Collected data:
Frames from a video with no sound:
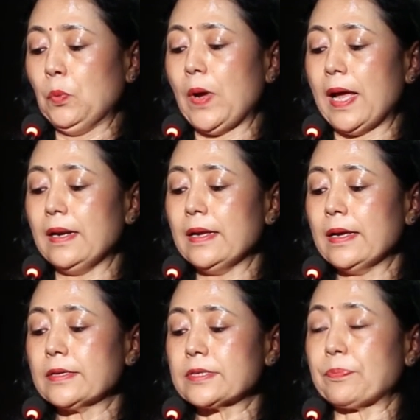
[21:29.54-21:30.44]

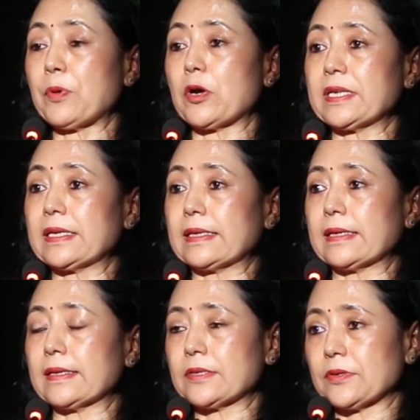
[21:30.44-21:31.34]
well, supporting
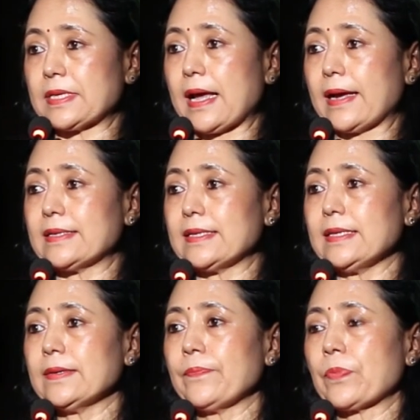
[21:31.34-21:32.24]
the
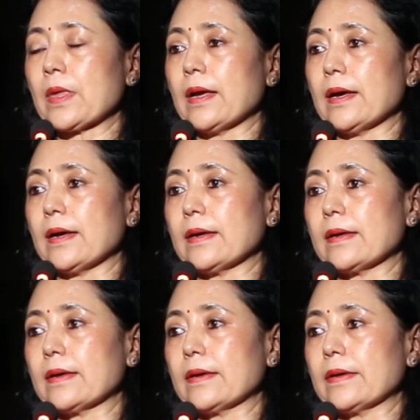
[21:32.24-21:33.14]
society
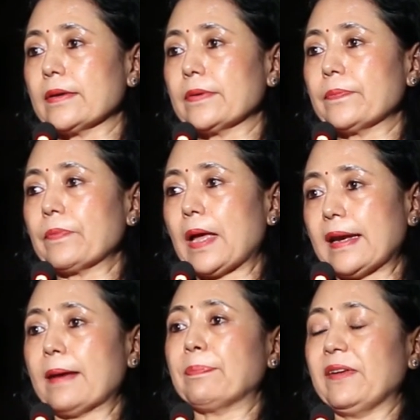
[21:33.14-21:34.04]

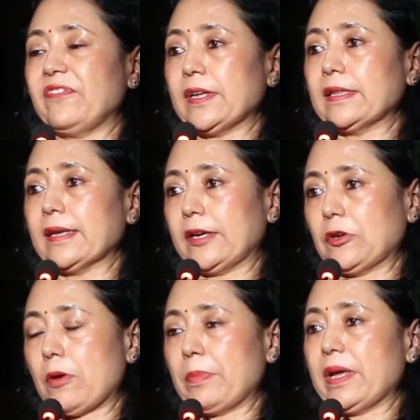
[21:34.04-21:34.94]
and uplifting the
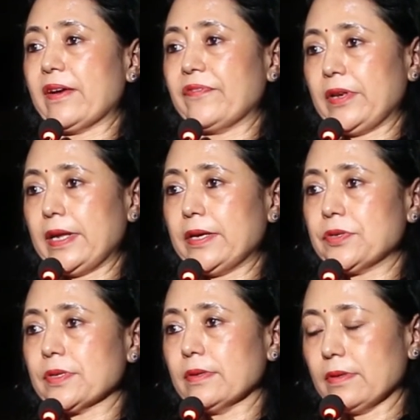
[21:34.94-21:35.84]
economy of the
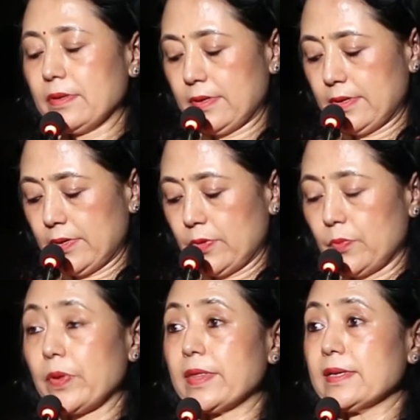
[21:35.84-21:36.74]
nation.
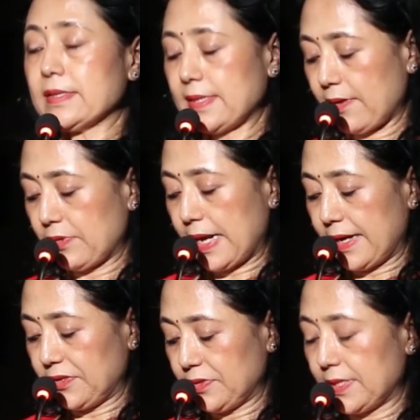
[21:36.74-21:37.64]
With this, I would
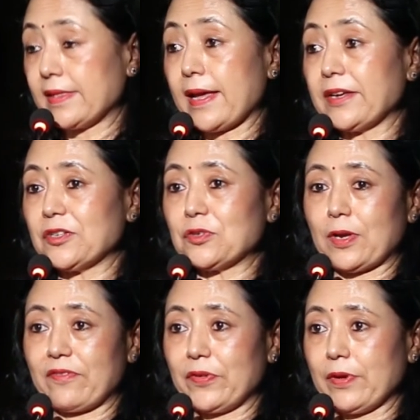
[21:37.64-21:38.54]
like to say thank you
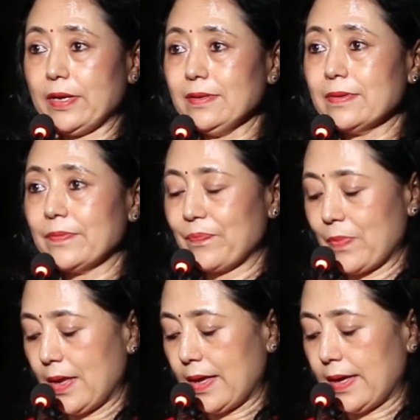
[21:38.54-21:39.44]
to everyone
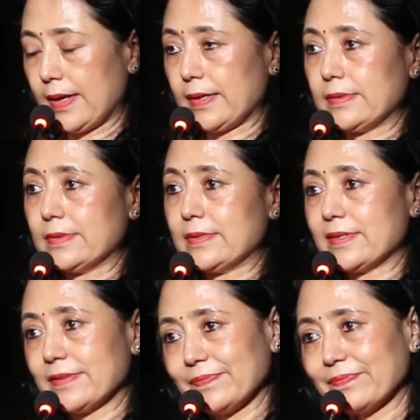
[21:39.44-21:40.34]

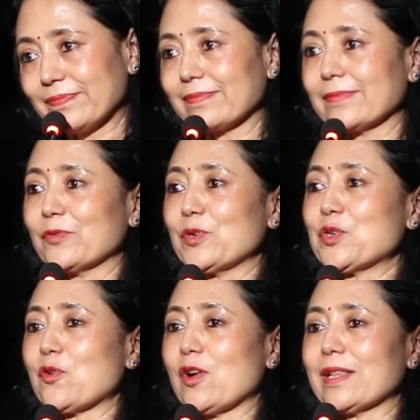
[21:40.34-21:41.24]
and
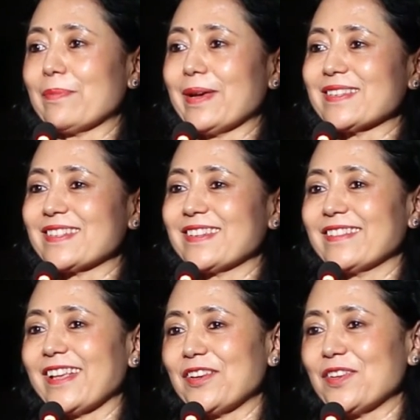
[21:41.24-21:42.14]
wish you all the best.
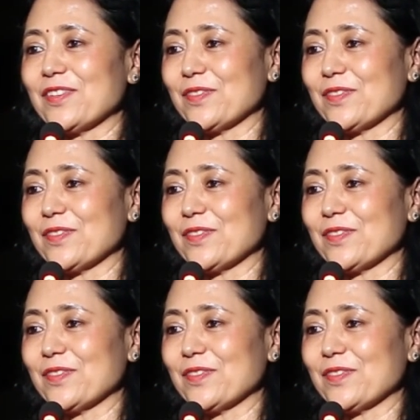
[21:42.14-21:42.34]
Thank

==

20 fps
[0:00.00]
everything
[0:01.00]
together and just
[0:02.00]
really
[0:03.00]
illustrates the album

---

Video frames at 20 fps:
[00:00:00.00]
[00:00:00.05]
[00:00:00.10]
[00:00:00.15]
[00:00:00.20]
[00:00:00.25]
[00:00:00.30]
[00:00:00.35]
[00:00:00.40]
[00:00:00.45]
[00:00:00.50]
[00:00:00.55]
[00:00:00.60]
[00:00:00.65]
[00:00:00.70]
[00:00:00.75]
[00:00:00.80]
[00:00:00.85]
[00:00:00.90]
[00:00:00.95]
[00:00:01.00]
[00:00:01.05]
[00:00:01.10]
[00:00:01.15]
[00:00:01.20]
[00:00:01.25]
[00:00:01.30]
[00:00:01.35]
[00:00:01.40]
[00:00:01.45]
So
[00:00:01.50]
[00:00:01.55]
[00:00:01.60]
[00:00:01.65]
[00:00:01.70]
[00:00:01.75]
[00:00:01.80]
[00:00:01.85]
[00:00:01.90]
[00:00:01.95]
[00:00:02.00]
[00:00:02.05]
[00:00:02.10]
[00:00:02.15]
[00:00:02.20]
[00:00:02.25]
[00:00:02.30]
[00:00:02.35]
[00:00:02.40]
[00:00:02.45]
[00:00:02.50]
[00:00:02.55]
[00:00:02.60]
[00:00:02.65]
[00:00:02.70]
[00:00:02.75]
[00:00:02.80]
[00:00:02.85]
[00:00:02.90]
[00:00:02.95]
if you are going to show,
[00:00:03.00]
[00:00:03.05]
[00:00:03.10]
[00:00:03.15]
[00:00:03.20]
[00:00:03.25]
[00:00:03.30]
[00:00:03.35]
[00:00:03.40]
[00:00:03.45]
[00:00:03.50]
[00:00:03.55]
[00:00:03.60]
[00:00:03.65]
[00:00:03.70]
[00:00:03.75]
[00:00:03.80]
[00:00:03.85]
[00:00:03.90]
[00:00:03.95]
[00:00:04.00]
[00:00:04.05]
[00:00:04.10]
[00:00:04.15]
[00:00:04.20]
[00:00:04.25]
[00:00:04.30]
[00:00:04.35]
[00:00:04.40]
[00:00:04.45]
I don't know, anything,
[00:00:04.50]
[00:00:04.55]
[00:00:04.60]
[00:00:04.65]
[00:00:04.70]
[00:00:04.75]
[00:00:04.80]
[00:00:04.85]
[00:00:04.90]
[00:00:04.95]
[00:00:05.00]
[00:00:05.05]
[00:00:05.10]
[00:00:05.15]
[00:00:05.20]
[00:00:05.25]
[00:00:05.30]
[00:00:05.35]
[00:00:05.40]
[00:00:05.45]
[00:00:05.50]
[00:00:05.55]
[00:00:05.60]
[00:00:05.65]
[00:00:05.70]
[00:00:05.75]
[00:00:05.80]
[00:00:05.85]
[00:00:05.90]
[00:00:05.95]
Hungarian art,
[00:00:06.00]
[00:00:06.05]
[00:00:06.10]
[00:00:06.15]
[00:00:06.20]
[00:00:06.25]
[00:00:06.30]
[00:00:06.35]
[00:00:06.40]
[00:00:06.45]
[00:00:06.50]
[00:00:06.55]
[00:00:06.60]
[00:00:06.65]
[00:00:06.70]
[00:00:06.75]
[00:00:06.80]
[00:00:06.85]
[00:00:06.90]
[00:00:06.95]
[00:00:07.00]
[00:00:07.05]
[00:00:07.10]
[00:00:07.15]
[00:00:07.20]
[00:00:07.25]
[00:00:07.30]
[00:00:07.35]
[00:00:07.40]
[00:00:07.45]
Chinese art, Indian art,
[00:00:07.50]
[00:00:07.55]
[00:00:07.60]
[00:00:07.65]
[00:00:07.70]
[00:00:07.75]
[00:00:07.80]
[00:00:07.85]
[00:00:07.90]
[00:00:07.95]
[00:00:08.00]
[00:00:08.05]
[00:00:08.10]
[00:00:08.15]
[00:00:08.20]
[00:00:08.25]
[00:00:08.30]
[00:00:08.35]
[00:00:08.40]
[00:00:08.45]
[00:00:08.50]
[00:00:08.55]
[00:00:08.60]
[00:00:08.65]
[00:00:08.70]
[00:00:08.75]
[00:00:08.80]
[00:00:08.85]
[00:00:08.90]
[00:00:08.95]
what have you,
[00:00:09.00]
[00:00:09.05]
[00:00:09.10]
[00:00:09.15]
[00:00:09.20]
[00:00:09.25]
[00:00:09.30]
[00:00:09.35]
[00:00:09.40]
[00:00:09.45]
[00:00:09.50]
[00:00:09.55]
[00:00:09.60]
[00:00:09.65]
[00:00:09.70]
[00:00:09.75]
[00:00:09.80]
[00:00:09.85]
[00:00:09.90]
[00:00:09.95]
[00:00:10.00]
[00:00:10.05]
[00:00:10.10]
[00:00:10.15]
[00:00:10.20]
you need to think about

* [TRY IT]: Give only the lines from the one holding "[00:00:05.85]" through the one holding "[00:00:07.60]", each restated exactly as it appears above.

* [RESULT OF THE TASK]:
[00:00:05.85]
[00:00:05.90]
[00:00:05.95]
Hungarian art,
[00:00:06.00]
[00:00:06.05]
[00:00:06.10]
[00:00:06.15]
[00:00:06.20]
[00:00:06.25]
[00:00:06.30]
[00:00:06.35]
[00:00:06.40]
[00:00:06.45]
[00:00:06.50]
[00:00:06.55]
[00:00:06.60]
[00:00:06.65]
[00:00:06.70]
[00:00:06.75]
[00:00:06.80]
[00:00:06.85]
[00:00:06.90]
[00:00:06.95]
[00:00:07.00]
[00:00:07.05]
[00:00:07.10]
[00:00:07.15]
[00:00:07.20]
[00:00:07.25]
[00:00:07.30]
[00:00:07.35]
[00:00:07.40]
[00:00:07.45]
Chinese art, Indian art,
[00:00:07.50]
[00:00:07.55]
[00:00:07.60]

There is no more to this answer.